Hey, remember back in August when we last noted California having set a record for the amount of utility-scale solar feeding into the state's power grid? Well, the dark and shortening days of the coming winter haven't slowed the state's momentum, because we just blew past that August record, and a subsequent on set the month after.
At just after noon on Saturday, November 30 the state's utility-scale solar panel arrays were feeding 2,626 megawatts of power into the California grid. That's a fair bit above last record we noted -- 2,573 megawatts on August 9 -- and it also breezes past 2,606 megawatts on September 12.
As far as we can tell, that's the biggest output for the state's wholesale solar panels since tracking began. But the California grid's record for all solar electricity, including solar thermal, may actually have been broken about a month ago.
The California Independent System Operator (CaISO), which runs the power grid for most of the state and part of Nevada, now tracks photovoltaic and solar thermal separately. The state's solar thermal facilities seem to have slept in on Saturday: when the state's photovoltaic panels reached their peak output at 12:10 p.m., California solar thermal facilities were only putting about two or three megawatts into the grid. They'd peak later in the day, putting 144 megawatts of juice into the grid at 3:08 pm.
On November 6, though, the state's utility-scale solar panels and solar thermal facilities were working in closer sync. Just after 11 a.m. that Wednesday morning, CaISO recorded its photovoltaic panel output peaking at 2,609 megawatts. The state's solar thermal facilities had peaked for the day a couple hours earlier, at 181 megawatts. By 11:00 a.m. they were putting out significantly less, at 159 megawatts. Assuming that their production didn't fall too much in the next five minutes, that'd mean somewhere between 2,735 and 2,740 megawatts of total solar flowing into California's grid at the time -- well over the September record.

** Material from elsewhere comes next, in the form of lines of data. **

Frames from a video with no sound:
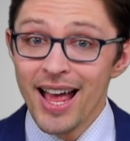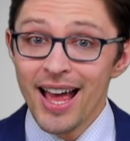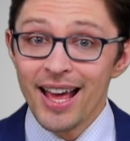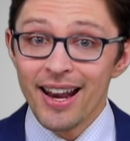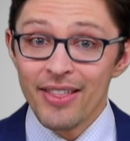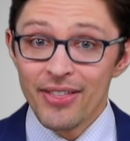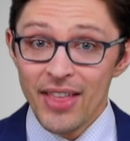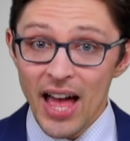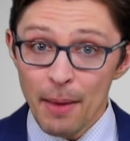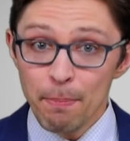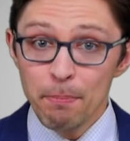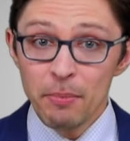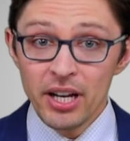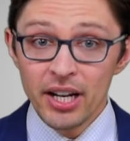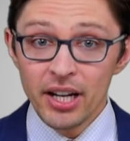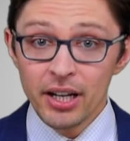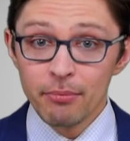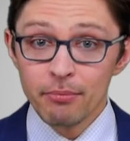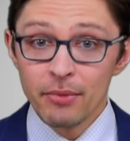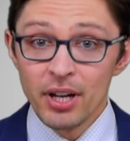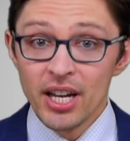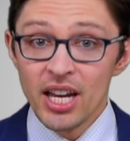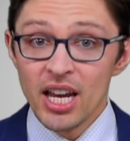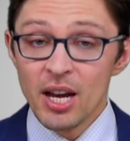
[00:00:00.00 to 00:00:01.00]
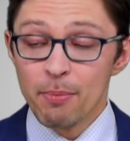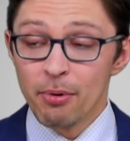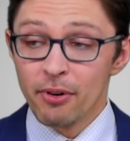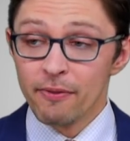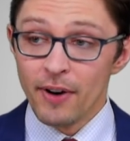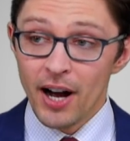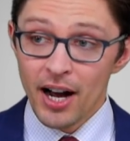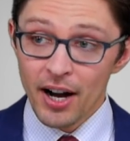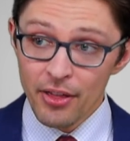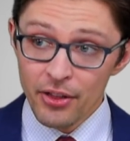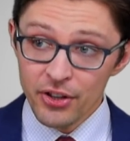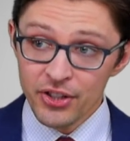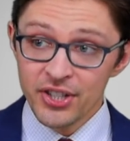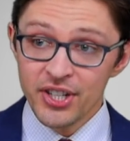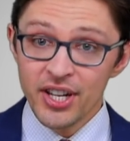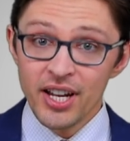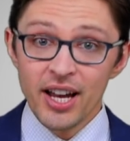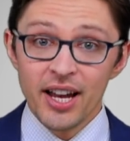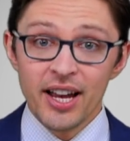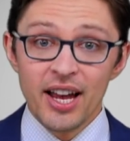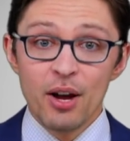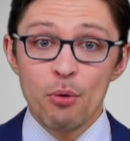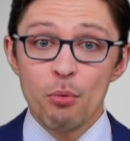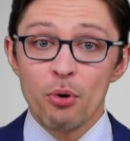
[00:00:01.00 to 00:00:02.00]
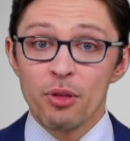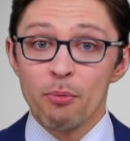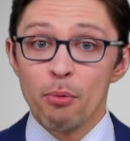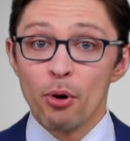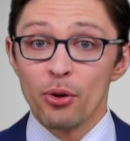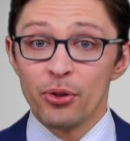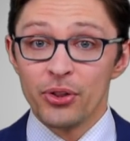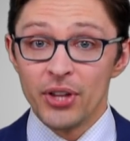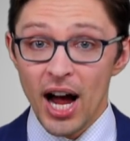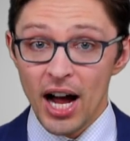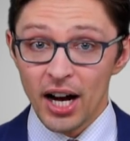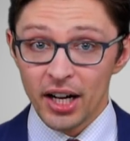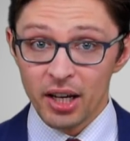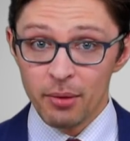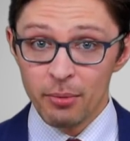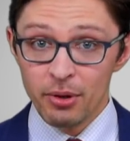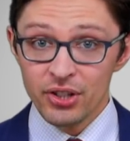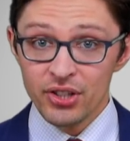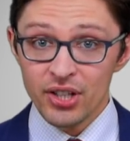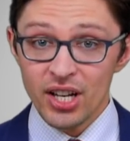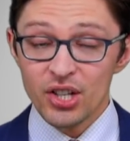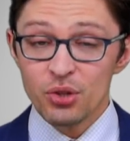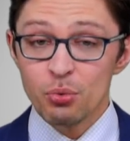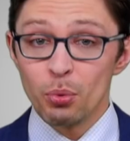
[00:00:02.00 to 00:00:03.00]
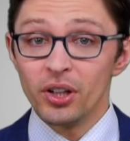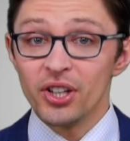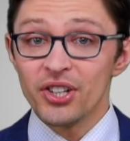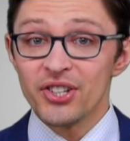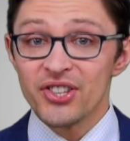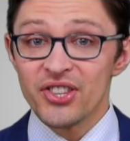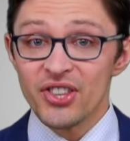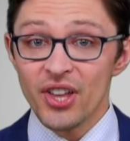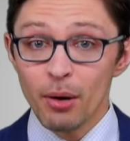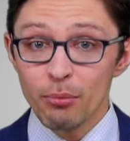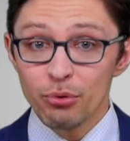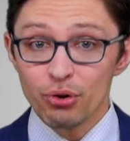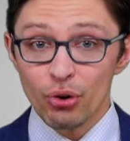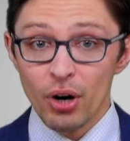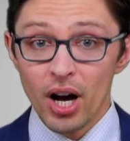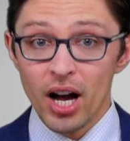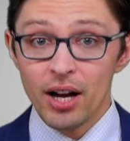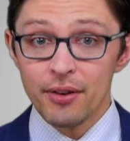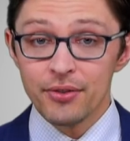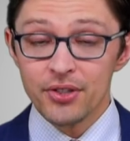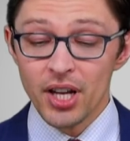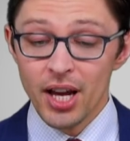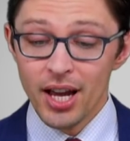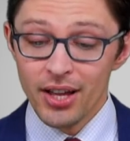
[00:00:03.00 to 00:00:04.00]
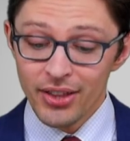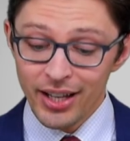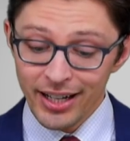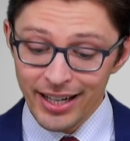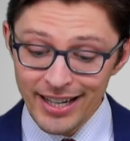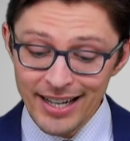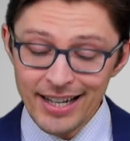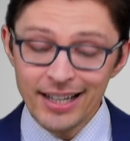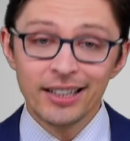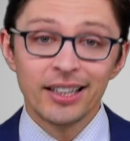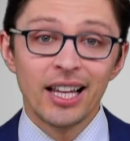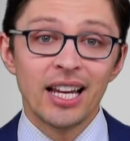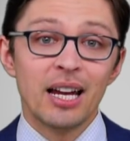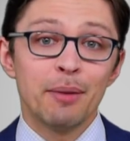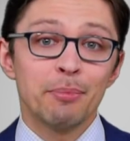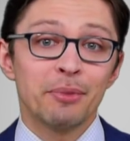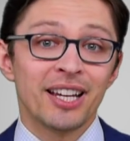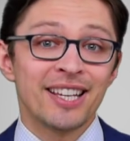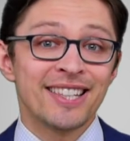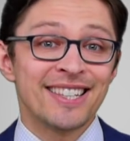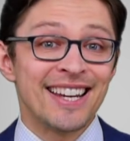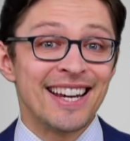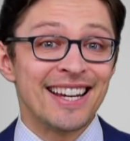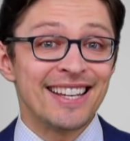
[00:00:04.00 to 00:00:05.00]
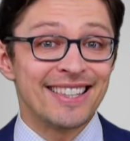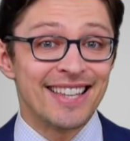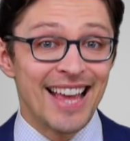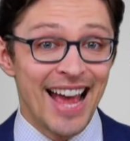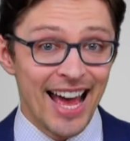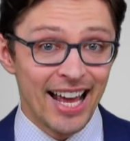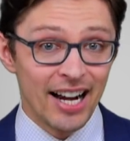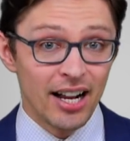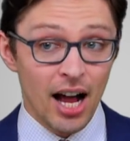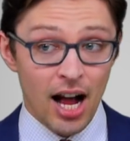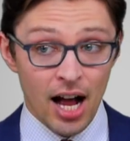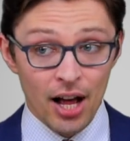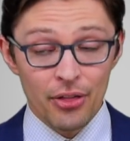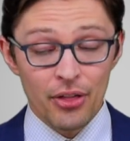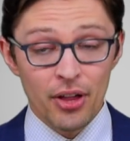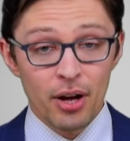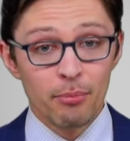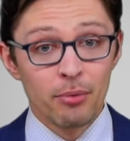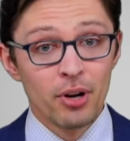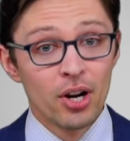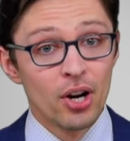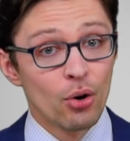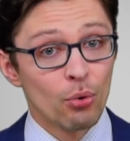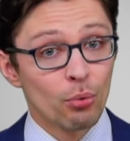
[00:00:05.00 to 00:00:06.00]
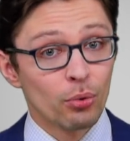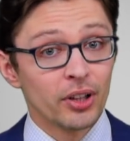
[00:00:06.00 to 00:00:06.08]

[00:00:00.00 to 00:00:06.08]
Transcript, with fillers: And in that meeting, he provided the CIA with both documents as well as thumb drives that he claimed contained data on them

That's significant because the sun's much lower in the sky in November than it is in August and September. The lower the winter sun gets, the greater an angle at which it strikes us -- meaning that the insolation (solar energy per square meter of surface) is a lot lower. And winter sunlight's traveling through more of the atmosphere to reach us doesn't help. In San Francisco, for example, the solar insolation -- the amount of solar energy striking each square meter of surface -- is about a third less between November and April what it is from May through October.
Which all means that the state has built enough new utility-scale solar to reach those peaks even with less solar energy than we had in August and September.
Those are peak outputs, of course. The total amount of solar power produced depends on the number of hours over which the solar facilities operate, and those hours are less during the short days of winter. In that important respect, that record-setting August 9 still stands proud: the state's solar facilities pumped 23,130 megawatt-hours of power into the CaISO grid, compared to 21,159 on subsequent record--setting day September 12, 19,376 on November 6, and a measly 16,386 on November 30.
Also worth keeping in mind, as always, is the fact that these records only count solar generation on the far side of the electric meter. Net metered rooftop solar, or solar panels that power parts of California not connected to CaISO's grid, are not counted in these reckonings. As of November 27, according to the California Solar Statistics website, 1,888 megawatts' worth of net metered and similar generating capacity was hooked up on the side of California's electric meters where CaISO can't see it. That means it's very likely that at least 1,000 megawatts more solar power was actually being generated and used in California last Saturday just after noon than CaISO can track. The state might actually have been generating something like 3,600-4,000 megawatts of solar power at noon Saturday.
And we can't help but point out once again that California's solar power production lags well behind relatively gloomy Germany, which recently peaked at around 24 gigawatts of solar output on July 21 at 3:00 in the local p.m. 24 gigawatts is 24,000 megawatts. That July 21 German output is a bit more than nine times California's peak on Saturday, and Germany has continued to build capacity since July.
Still, it's something to strive for: and three weeks from now when the days start getting longer in the Golden State, that'll only help.